Él es el guía, el diseñador, el cartógrafo, que con otro grupo
de iluminados o desterrados, está forjando un sentido profundo de identidad
cultural. No la hace solo, no construye solo la Gran Obra, porque ella, bien lo
dice, no está hecha por un solo hombre; es labor mancomunada como están hechas
sus películas. Él es el faro que ilumina a tanto náufrago en busca de asilo,
porque también es un autoexiliado que no se halla en su propia piel y la de los
otros apenas si da cobijo. Su medida desborda hasta la propia. De ahí el vacío
y el afán de la próxima aventura que no termina porque ya se anuncia para la
otra.
Cuando muchos se fueron o se están yendo a pensar nuestro o su
futuro allende el mar, Víctor Gaviria se ha quedado para unir los despojos y
hacer de ellos el paraíso de realidades que nos merecemos y así lo sentenció a
los 25 años en el primer poema del libro La luna y la ducha fría (1980):
Muchos de mis amigos han viajado ya
Preferentemente a París
Y van de incipientes directores
De Cine [así se quedaron]
Y sé que hacen bien
Pero en cambio permanezco
Y me demoro más de los días necesarios
Para aprender Una mínima cosa
Que aquellos aprenden en segundos en el Metro
En virtud a la lejanía
Y yo hago una cosa u otra rutinaria
Consigo fácilmente enemigos
Y escasos son los instantes en que veo
Claramente
las cosas (con una nitidez que da envidia impensadamente cercanas y bellas
Entonces no quiero pasar un día
Lejos de aquí
Ni mucho menos perderme cerca a mi casa
El muro que miro oblicuamente
Una negra hoja de palma…
Ahora sólo quiero pasearme de un barrio a otro …

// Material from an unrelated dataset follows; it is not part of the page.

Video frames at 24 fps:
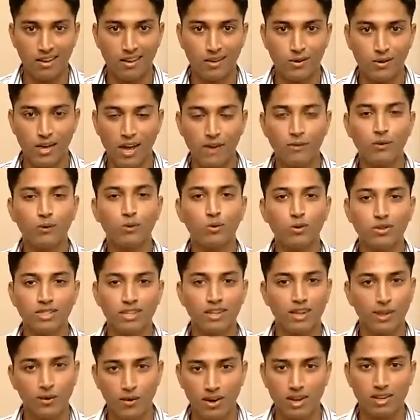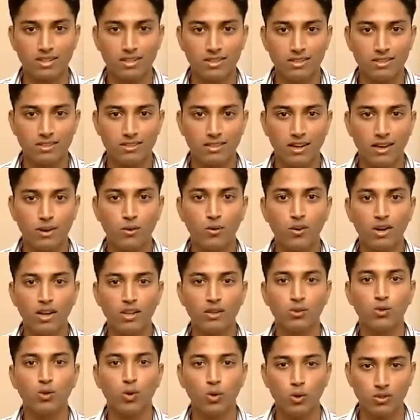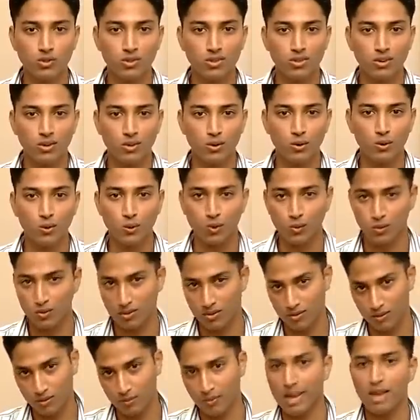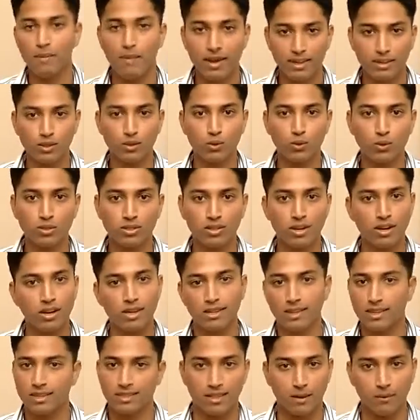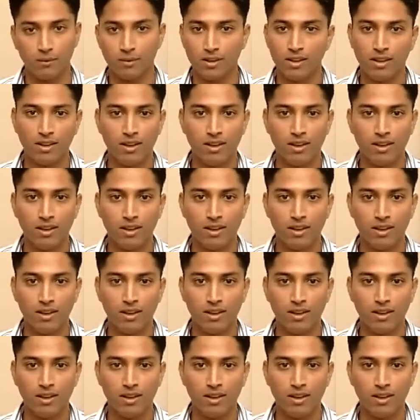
You have rules and regulations, and only those who play by the rules clear the exam.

visitar las 7 casa en las que he vivido
mirar mapas de regiones cercanas
escuchar los sueños de mis amigas un poco locas
con esa bella extravagancia de quien
ha conocido drogas durante meses
voy a visitar mis 7 casas
de mis 24 años
y a cada una le diré
aún permanezco
aún continúo aquí
Pero pronto me iré.
Víctor Gaviria es un niño grande que sueña con restablecer la
unidad de un mundo que perdió sus padres y paraíso hace ya mucho tiempo. Víctor
Gaviria es nuestro Ulises desterrado de su Ítaca.